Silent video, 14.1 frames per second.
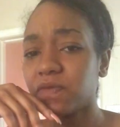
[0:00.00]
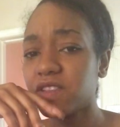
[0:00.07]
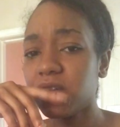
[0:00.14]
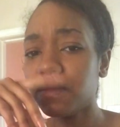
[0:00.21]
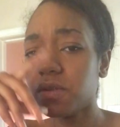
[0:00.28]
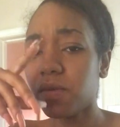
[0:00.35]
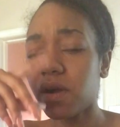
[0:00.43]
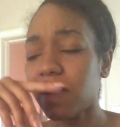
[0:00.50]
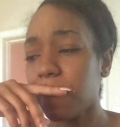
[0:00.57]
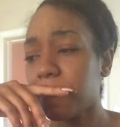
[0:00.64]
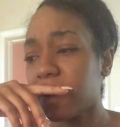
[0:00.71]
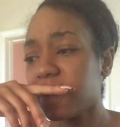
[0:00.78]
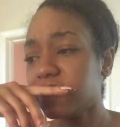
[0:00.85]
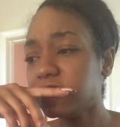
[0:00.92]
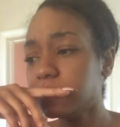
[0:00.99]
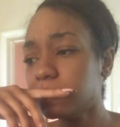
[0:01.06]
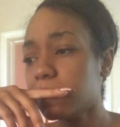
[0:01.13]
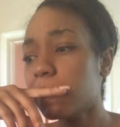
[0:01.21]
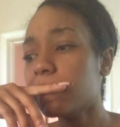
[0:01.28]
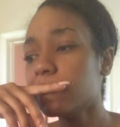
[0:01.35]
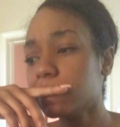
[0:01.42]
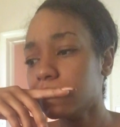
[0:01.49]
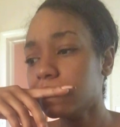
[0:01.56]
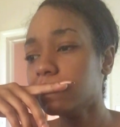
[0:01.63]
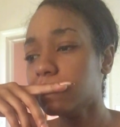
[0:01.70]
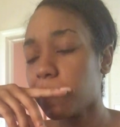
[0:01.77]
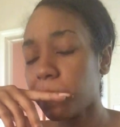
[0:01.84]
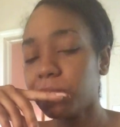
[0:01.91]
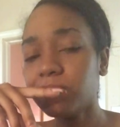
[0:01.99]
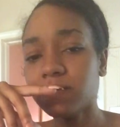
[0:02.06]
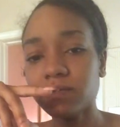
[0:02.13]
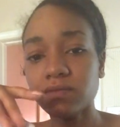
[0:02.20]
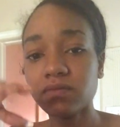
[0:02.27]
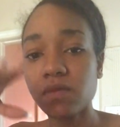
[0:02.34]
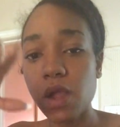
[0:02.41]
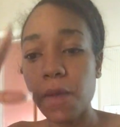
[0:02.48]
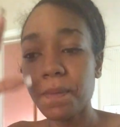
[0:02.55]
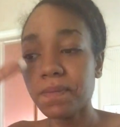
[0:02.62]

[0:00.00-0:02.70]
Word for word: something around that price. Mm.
───
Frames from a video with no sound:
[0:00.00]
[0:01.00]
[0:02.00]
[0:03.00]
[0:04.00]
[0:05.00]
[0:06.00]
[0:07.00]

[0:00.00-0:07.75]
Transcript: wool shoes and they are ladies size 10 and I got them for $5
───
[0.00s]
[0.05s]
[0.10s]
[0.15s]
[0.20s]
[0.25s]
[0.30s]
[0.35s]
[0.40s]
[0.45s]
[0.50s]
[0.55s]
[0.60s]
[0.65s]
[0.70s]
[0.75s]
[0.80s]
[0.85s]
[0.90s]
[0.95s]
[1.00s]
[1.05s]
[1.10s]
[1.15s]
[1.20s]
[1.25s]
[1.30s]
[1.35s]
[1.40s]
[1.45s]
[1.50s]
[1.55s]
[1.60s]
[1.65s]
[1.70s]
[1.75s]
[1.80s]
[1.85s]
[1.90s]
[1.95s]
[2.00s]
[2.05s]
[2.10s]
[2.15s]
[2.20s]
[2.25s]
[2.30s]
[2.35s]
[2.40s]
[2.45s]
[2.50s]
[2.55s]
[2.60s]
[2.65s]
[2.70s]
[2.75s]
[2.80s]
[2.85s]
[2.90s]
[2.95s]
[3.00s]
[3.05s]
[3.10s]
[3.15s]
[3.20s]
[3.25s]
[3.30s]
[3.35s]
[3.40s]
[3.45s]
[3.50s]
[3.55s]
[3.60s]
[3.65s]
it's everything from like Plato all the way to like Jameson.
───
→ EXERCISE PROMPT
In the listing above, find the line with "Silent video, 14.1 frames per second." and output every line through the one with "Word for word: something", exactly, without the pictures.

→ TASK SOLUTION
Silent video, 14.1 frames per second.
[0:00.00]
[0:00.07]
[0:00.14]
[0:00.21]
[0:00.28]
[0:00.35]
[0:00.43]
[0:00.50]
[0:00.57]
[0:00.64]
[0:00.71]
[0:00.78]
[0:00.85]
[0:00.92]
[0:00.99]
[0:01.06]
[0:01.13]
[0:01.21]
[0:01.28]
[0:01.35]
[0:01.42]
[0:01.49]
[0:01.56]
[0:01.63]
[0:01.70]
[0:01.77]
[0:01.84]
[0:01.91]
[0:01.99]
[0:02.06]
[0:02.13]
[0:02.20]
[0:02.27]
[0:02.34]
[0:02.41]
[0:02.48]
[0:02.55]
[0:02.62]

[0:00.00-0:02.70]
Word for word: something around that price. Mm.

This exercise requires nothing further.